Gregory Balk

John Gregory Paul Balk (4 July 1958 - 28 February 1990) was one of Ireland's most successful guitarist/mathematicians. Born in Trá Bhán, Galway, to a poor farming family, Gregory despised rural life and moved to Dublin as soon as his second level education had finished. There he studied Environmental Chemistry in Trinity College. Due to strained relationships with his family, he had to make ends meet by busking in and around Temple Bar. It was this busking that acquainted him to his love for music.
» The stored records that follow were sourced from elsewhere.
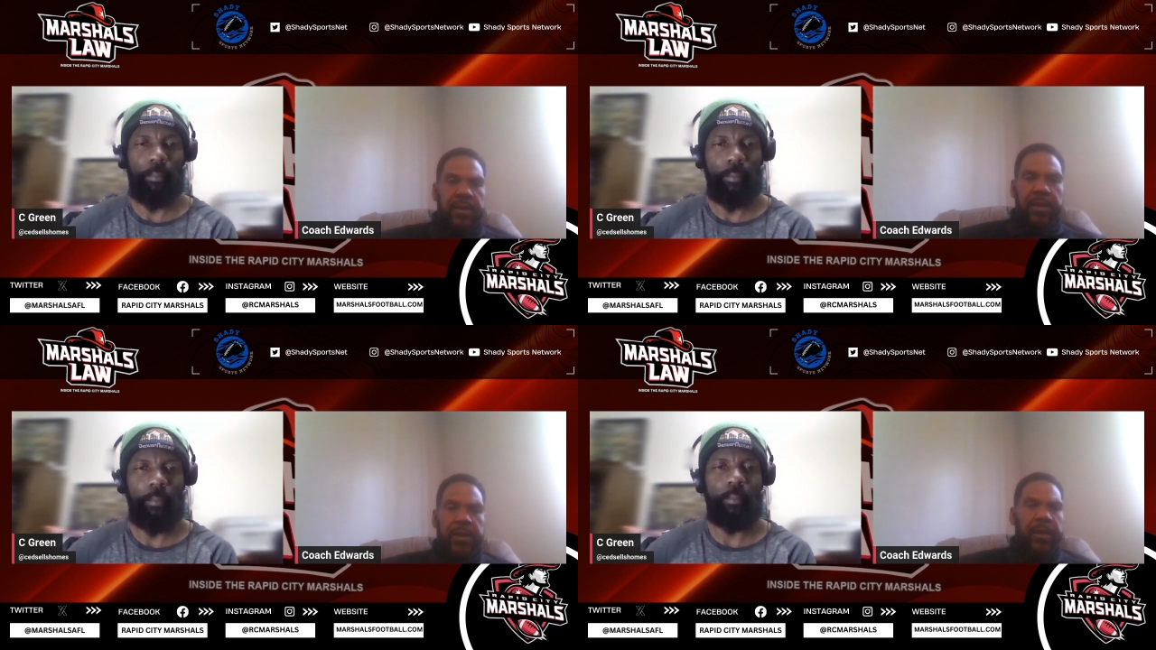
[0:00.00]

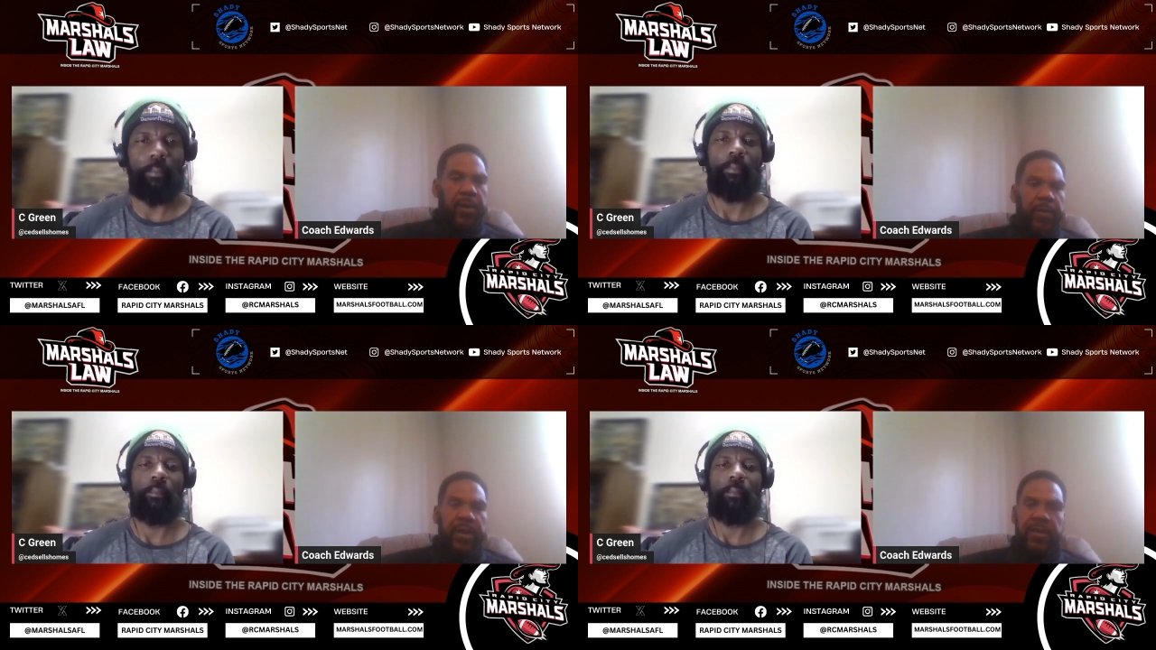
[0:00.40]
Speaker 1: You
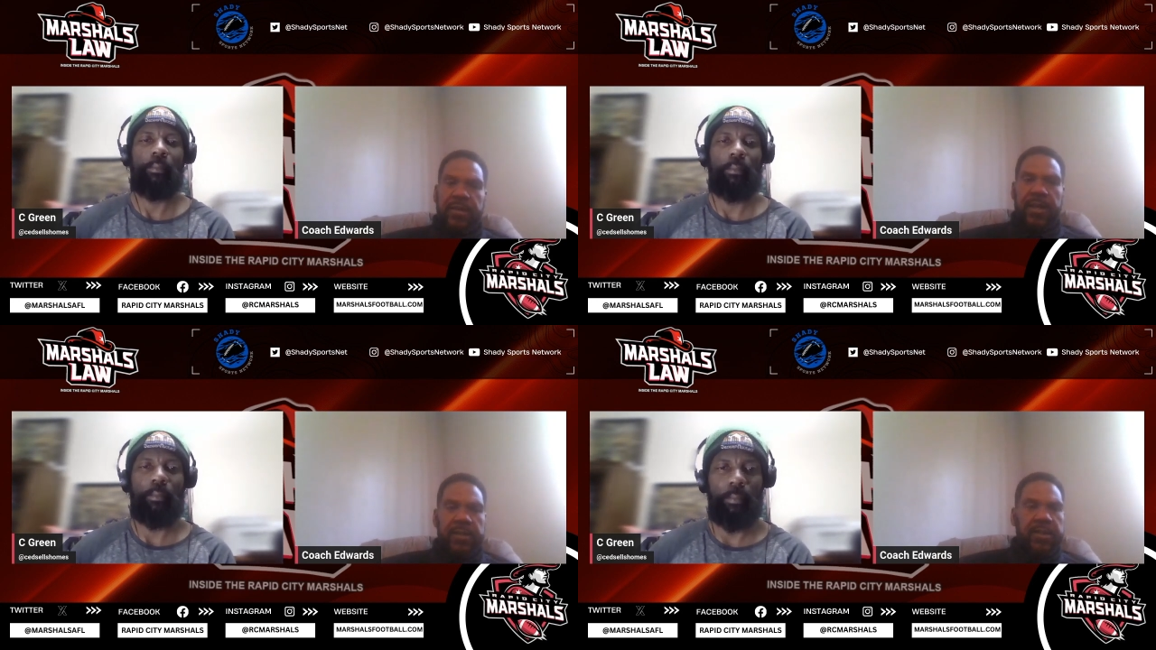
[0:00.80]
know, that's
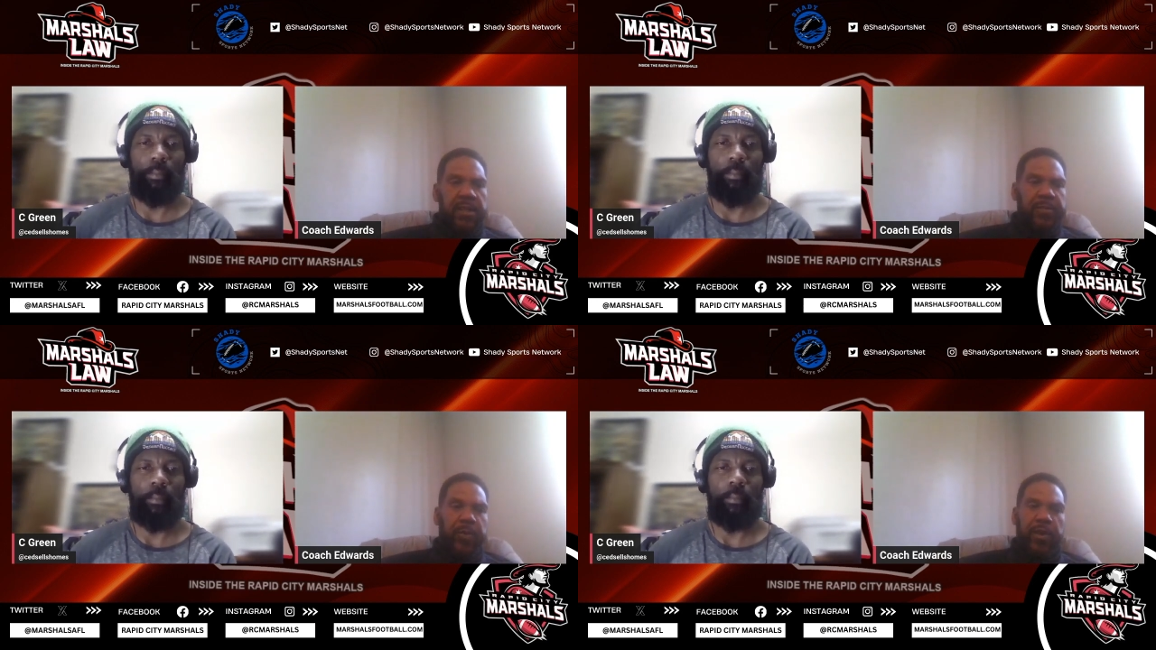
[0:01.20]
that's
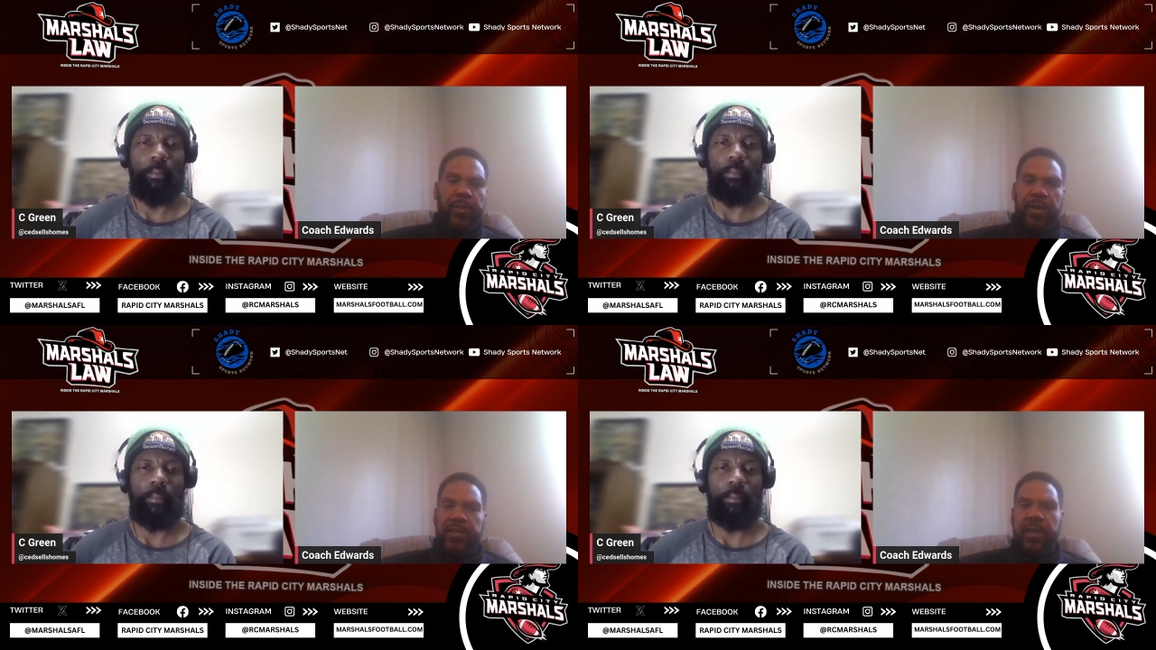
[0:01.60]
that's pretty
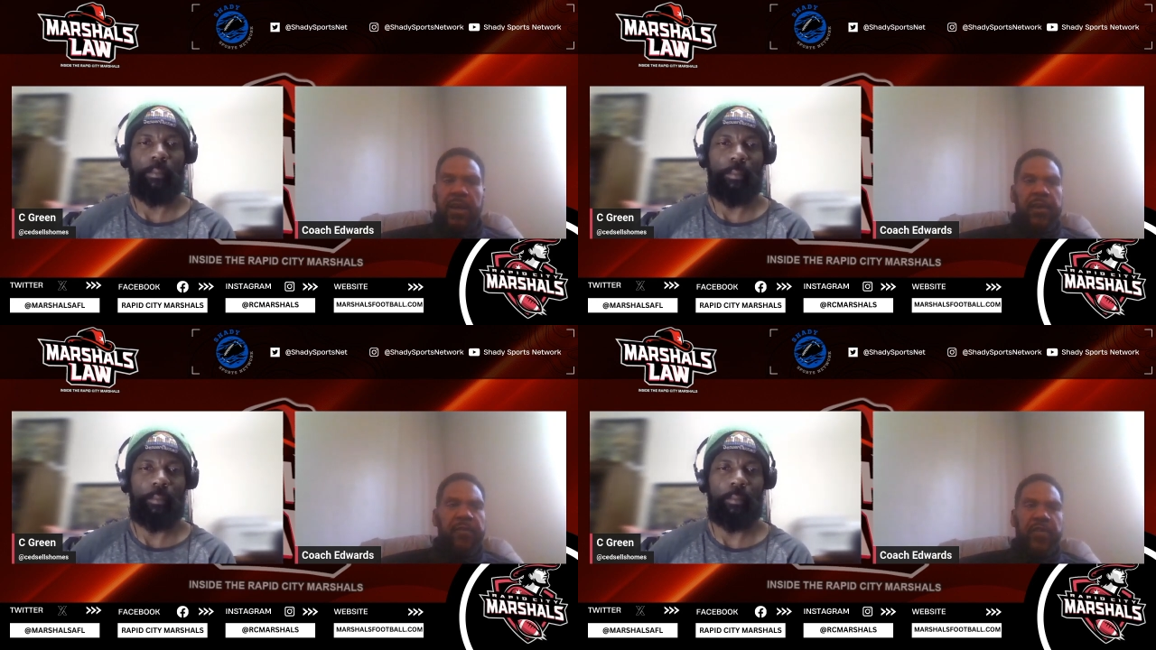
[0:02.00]
much
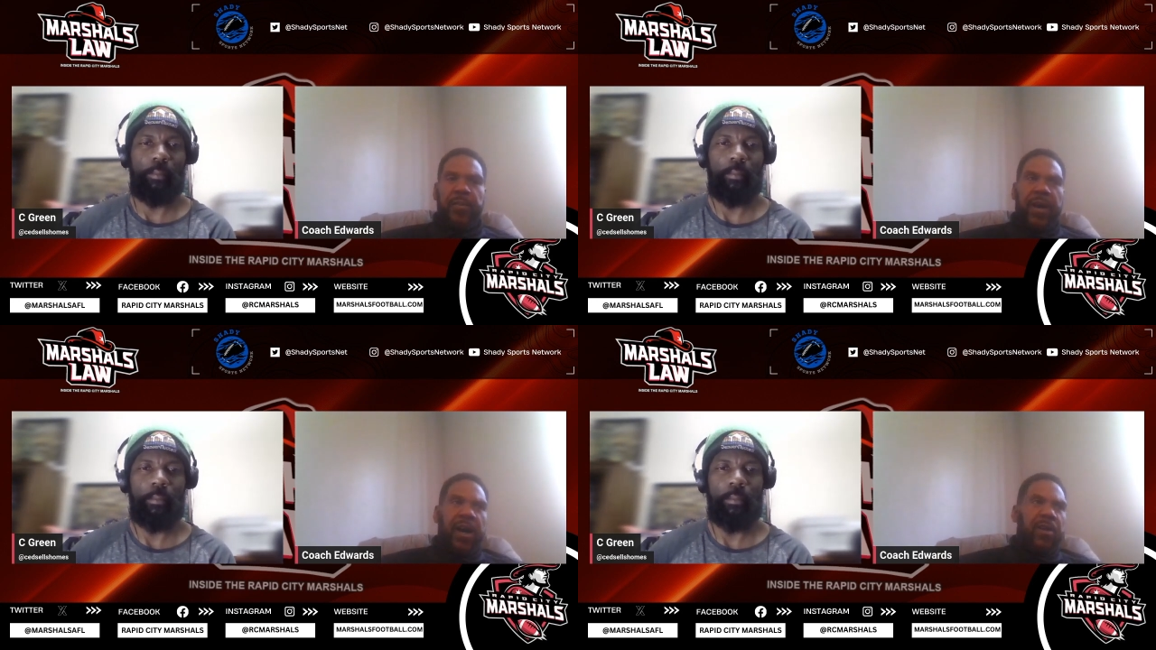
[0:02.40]

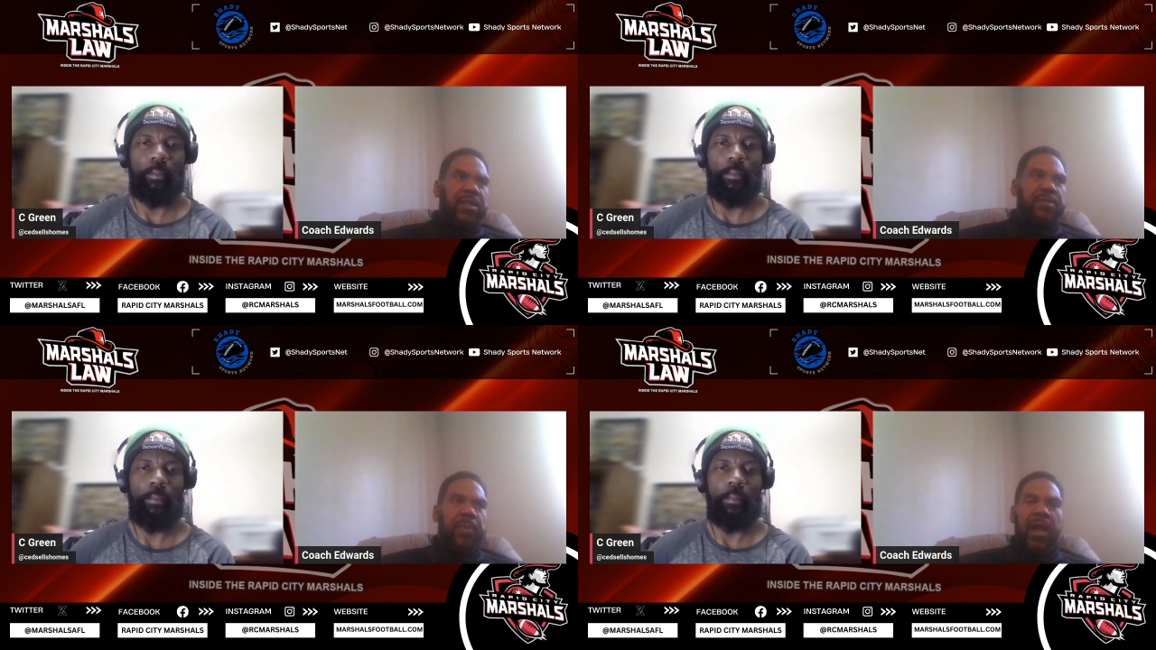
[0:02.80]
football
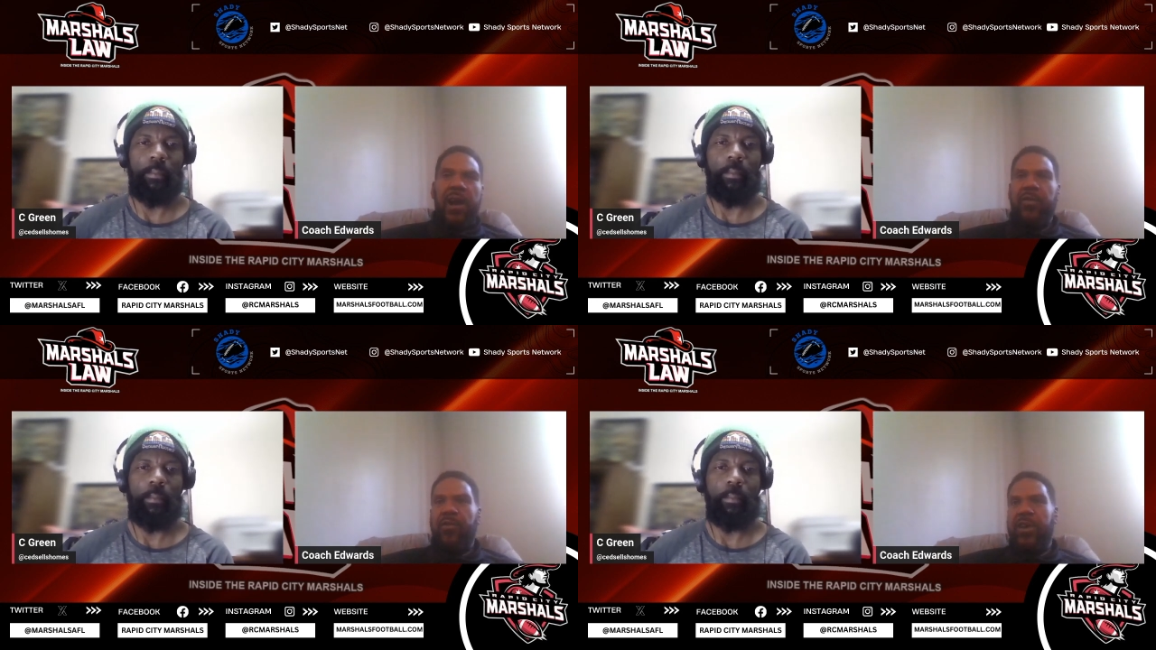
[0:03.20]
is
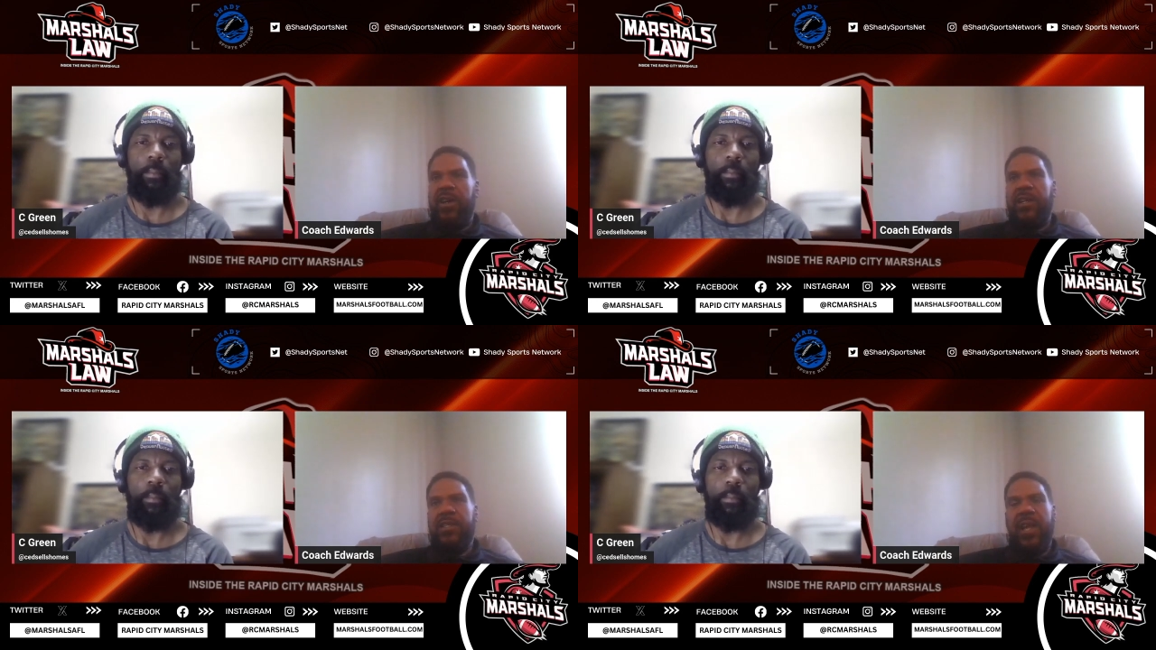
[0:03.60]
block,
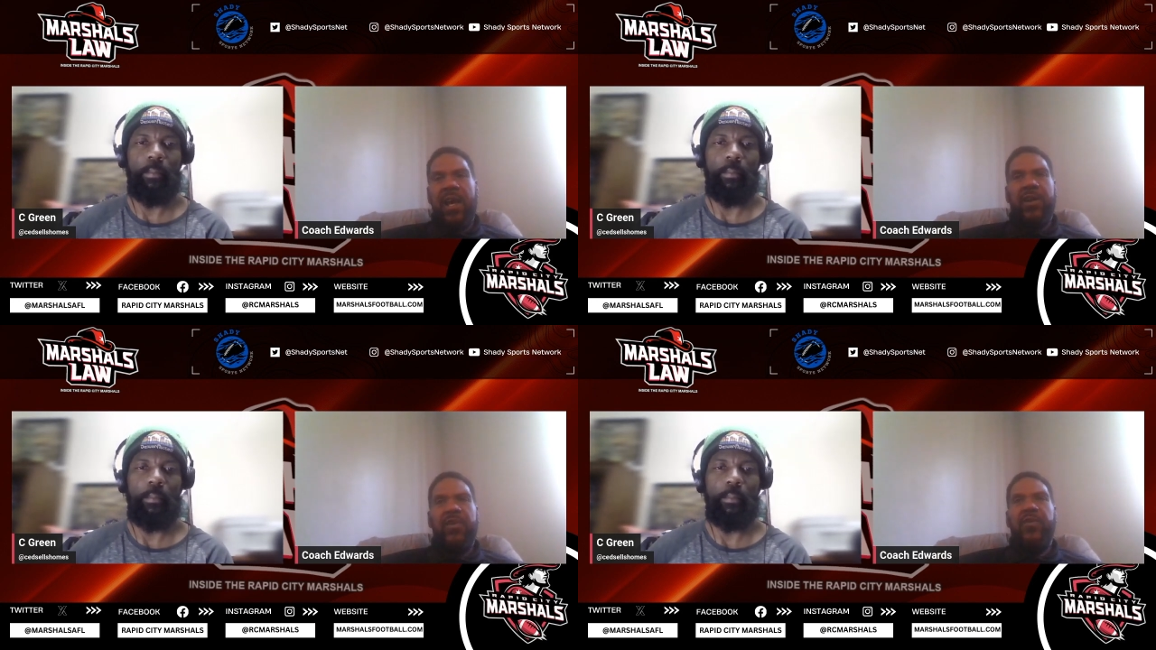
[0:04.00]
run,
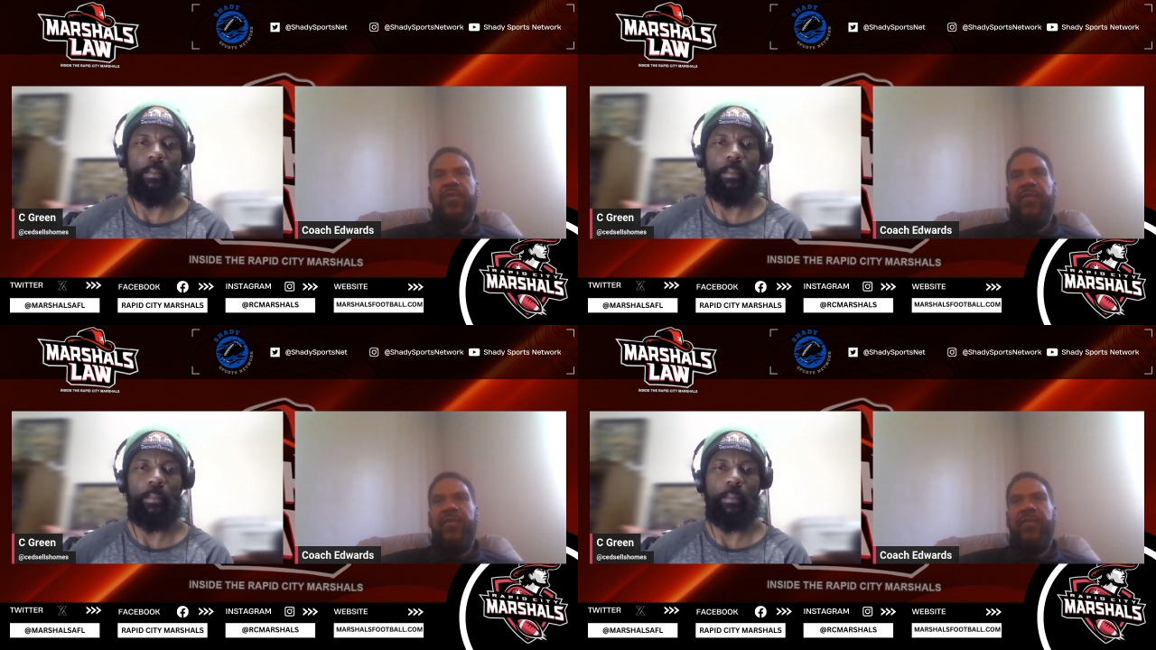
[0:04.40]
tackle,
In 1980, Balk met his future wife Christina Devereux, a Jewish girl , at a local socialist rally. They quickly fell in love. Both staunch socialists, Gregory and Christina became heavily involved in anti-fascist politics and two years later they formed Sirus McCormac, whose music was heavily influenced by their left-wing stance.
In 1983 the couple married at a small ceremony in Glendalough, but while on honeymoon in London Christina was killed when, after a night of heavy drinking, their car struck a tree. Gregory was taken into custody, and served 2 years in in Liverpool.
After the death of his wife, Balk turned away music and engrossed himself in mathematics. He returned to Trinity to study for his PhD in Advanced 4th-Dimensional Calculus, which he obtained in 1988.
In the following two years Balk's contributions to the fields of Mathematics and Physics led to advancements in both theoretical and experimental fields. He is most famously noted for his work on fuzzy sets and monoidal functors.
Gregory Balk died on 28 February, 1990, when he succumbed to the cluster headaches he had been suffering his whole life. He was cremated and his ashes were placed beside the grave of his wife, in East Anglia.